Should Christmas really be about Christ? I For One Am Saying No
Sugar plum fairies, twinkling lights, the shopping craze, and creepy statues of Santa Clause fill malls, homes, and coffee shops across the country. This season is perhaps one of the most anticipated holidays of the year and only one thing, like a bah-humbug grinch troll, ruins the festive spirit—church, Christians, and the birth of Christ.
It is said, quite cheesily I might add, that the birth of Christ is “the reason for the season.” But is it really?
Christmas is more Winter-solstice than Christ-mass.
December 25 was the traditional Roman and Germanic season of celebrating the winter with gift exchanges, bright lights, decorated pine trees, and festive cheer.
And like Christians today, they tried to ruin all that festive fun. They moved the celebration of Christ’s birth, the mass of Christ, to the Winter Solstice to curb all that frivolity practiced by those “evil pagans.”
Christmas does not belong in December.
If Christians today tried to move the celebration of Christ’s birth to another popular holiday to create a “Christian alternative”, many would cry out that these Christians are rejecting culture practices and traditions just because they aren’t “Christian.”
It was a scandal in the ancient world and it would be a scandal today.
Perhaps the Christ-mass should be moved back to it’s original season—in the summer!
And let’s be honest with ourselves, how many off us during this advent season are eagerly awaiting and expecting the birth of Christ? No, we are eagerly awaiting a holiday, family, presents, food, and friendship.
Christ never taught the replacement of popular culture nor did the early followers of Christ. They used culture to speak and demonstrate the love and message of Christ.
Could the gospel of Christ be better exhibited by people celebrating the traditional Winter Solstice through charity and love than through cheesy nativity scenes—an image which has lost all meaning in this culture?
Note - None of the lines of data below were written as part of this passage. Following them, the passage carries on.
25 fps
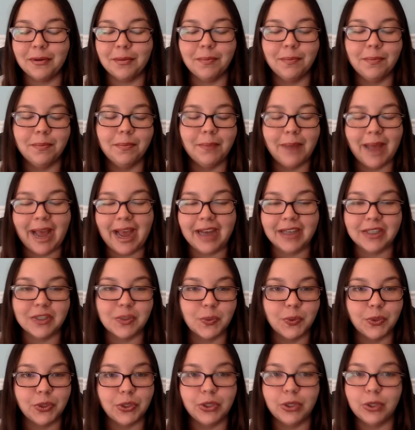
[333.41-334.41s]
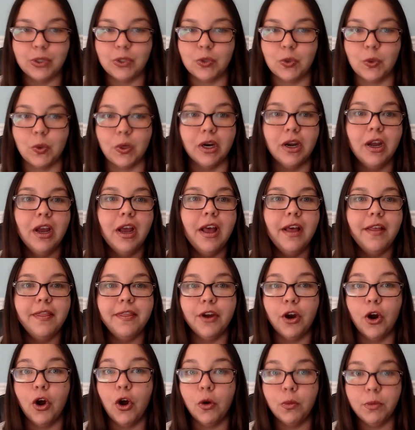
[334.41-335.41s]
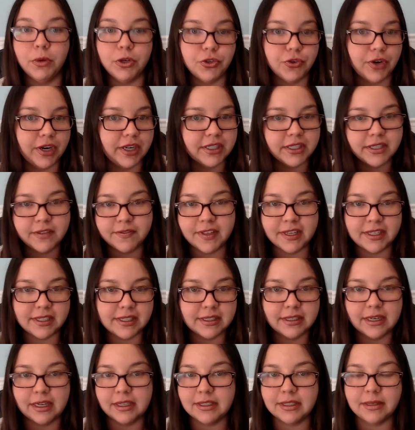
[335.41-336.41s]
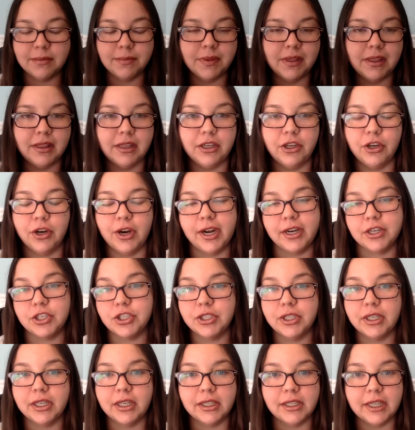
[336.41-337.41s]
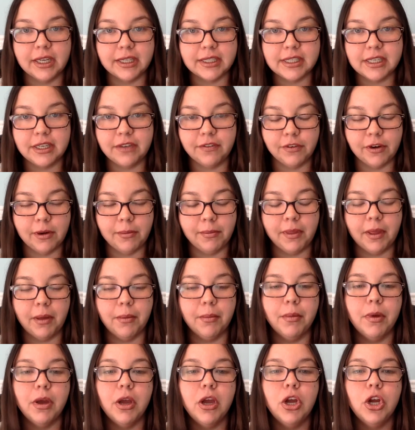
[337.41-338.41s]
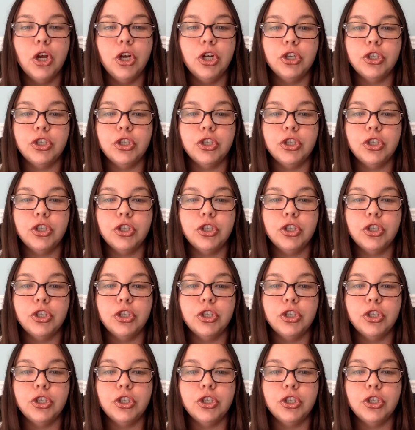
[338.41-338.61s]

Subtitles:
their passwords or their home address if that's not something that you're actually collecting from them.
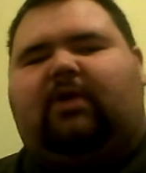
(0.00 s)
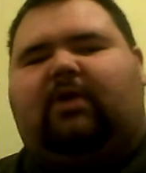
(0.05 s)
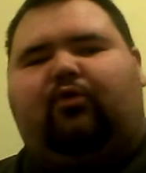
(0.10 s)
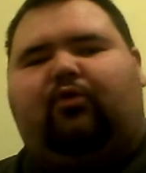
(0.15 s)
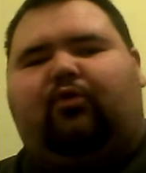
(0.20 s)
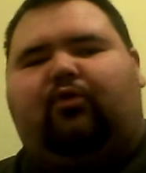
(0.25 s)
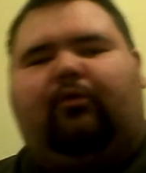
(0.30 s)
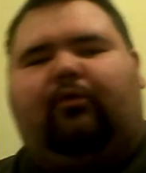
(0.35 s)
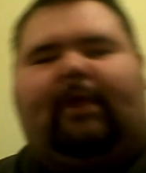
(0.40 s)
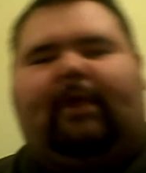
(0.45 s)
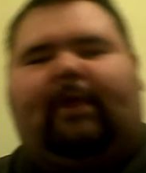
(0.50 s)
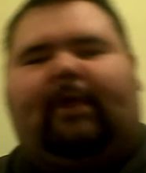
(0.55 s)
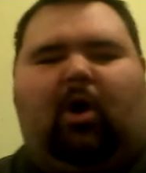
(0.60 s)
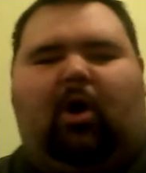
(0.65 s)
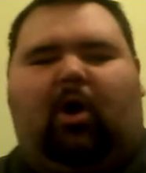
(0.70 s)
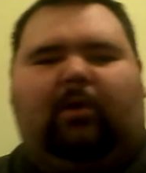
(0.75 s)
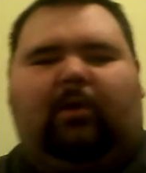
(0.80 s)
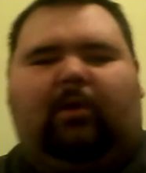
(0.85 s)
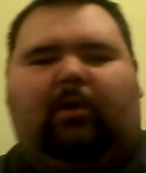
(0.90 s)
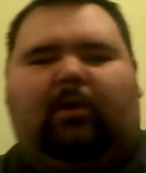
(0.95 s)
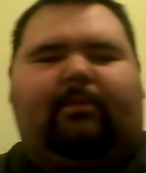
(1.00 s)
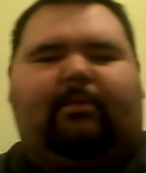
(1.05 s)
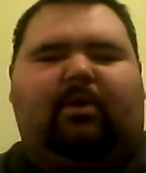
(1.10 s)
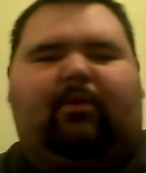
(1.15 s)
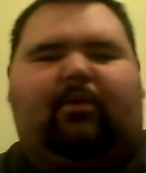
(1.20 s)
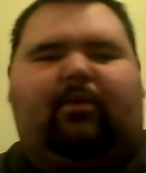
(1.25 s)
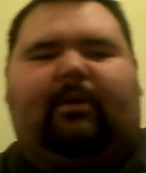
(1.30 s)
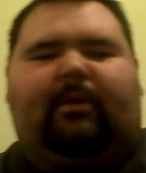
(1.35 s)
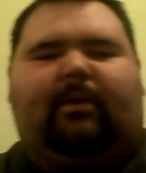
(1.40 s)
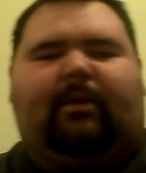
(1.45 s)
to recall them,
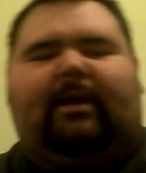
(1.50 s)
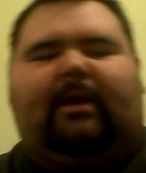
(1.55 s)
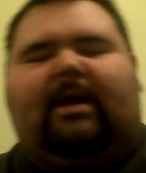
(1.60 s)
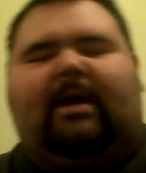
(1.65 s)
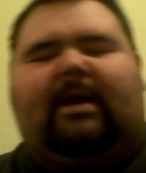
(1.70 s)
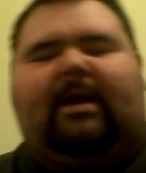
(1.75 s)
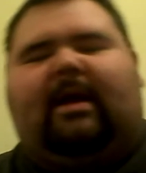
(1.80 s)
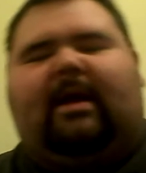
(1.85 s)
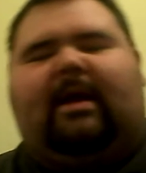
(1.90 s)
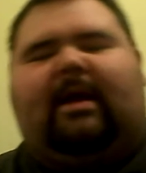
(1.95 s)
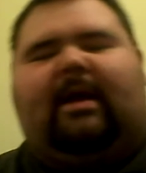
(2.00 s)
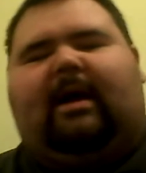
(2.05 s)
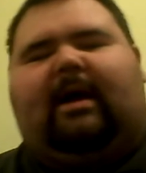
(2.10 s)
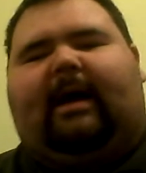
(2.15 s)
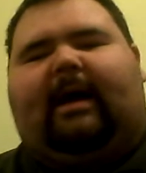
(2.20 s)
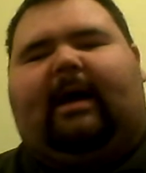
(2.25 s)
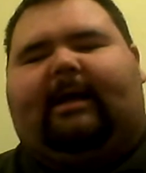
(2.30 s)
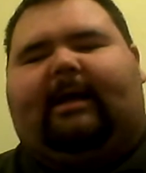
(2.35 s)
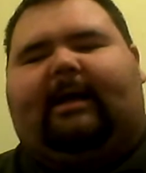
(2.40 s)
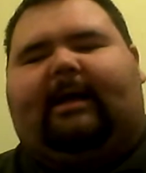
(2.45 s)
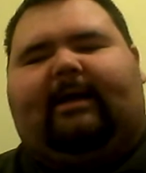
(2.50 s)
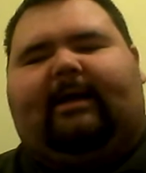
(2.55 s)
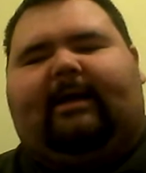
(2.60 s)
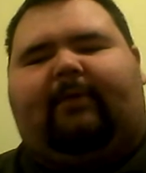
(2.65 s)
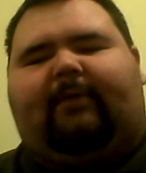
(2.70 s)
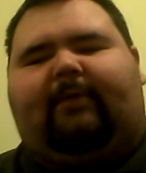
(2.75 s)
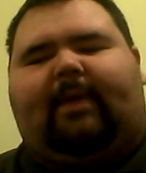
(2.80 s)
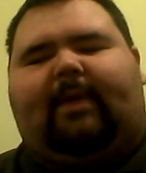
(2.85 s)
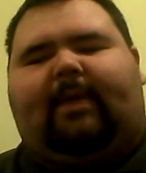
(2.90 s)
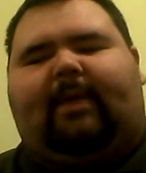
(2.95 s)
you know. And I
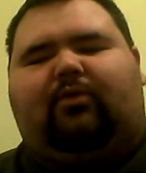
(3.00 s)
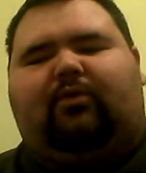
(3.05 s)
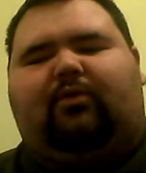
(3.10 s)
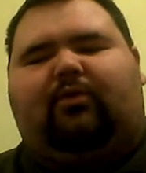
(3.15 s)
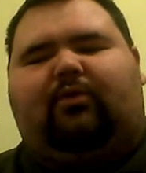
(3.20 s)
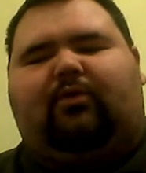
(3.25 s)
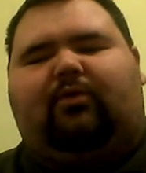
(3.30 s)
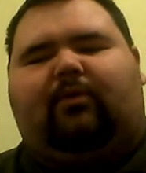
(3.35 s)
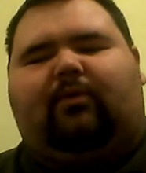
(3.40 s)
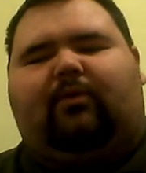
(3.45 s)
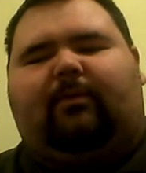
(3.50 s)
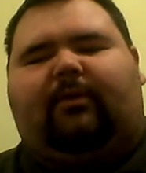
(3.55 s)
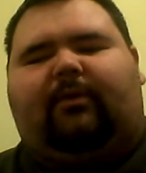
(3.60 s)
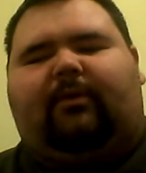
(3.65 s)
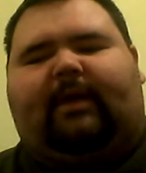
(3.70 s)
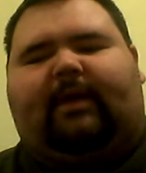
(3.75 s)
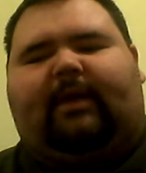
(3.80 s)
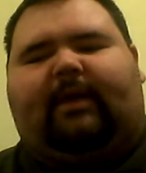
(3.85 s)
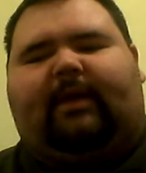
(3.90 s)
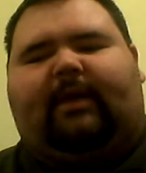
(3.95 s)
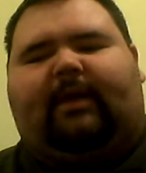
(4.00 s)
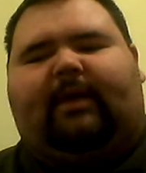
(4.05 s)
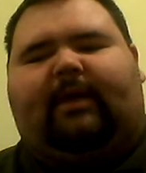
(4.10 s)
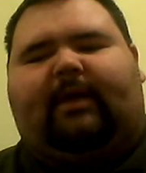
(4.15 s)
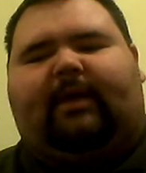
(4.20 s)
really do think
The mystery gift-givers going about the country paying off people’s lay-away accounts at K-marts across the country do more for showing the love of Christ than the attendee of a Christmas morning service or mass. And if we can say that the more “Christ-like” love moving people’s hearts and souls in this country is more a product of love and compassion during the secular element of the season, churches have failed.
I am ready to shed the tradition and stop pretending. More can be done for Christ and more love can be shown by focusing on the holiday itself.
I for one am ready to say Christmas is not about Christ—at least no more than any other day.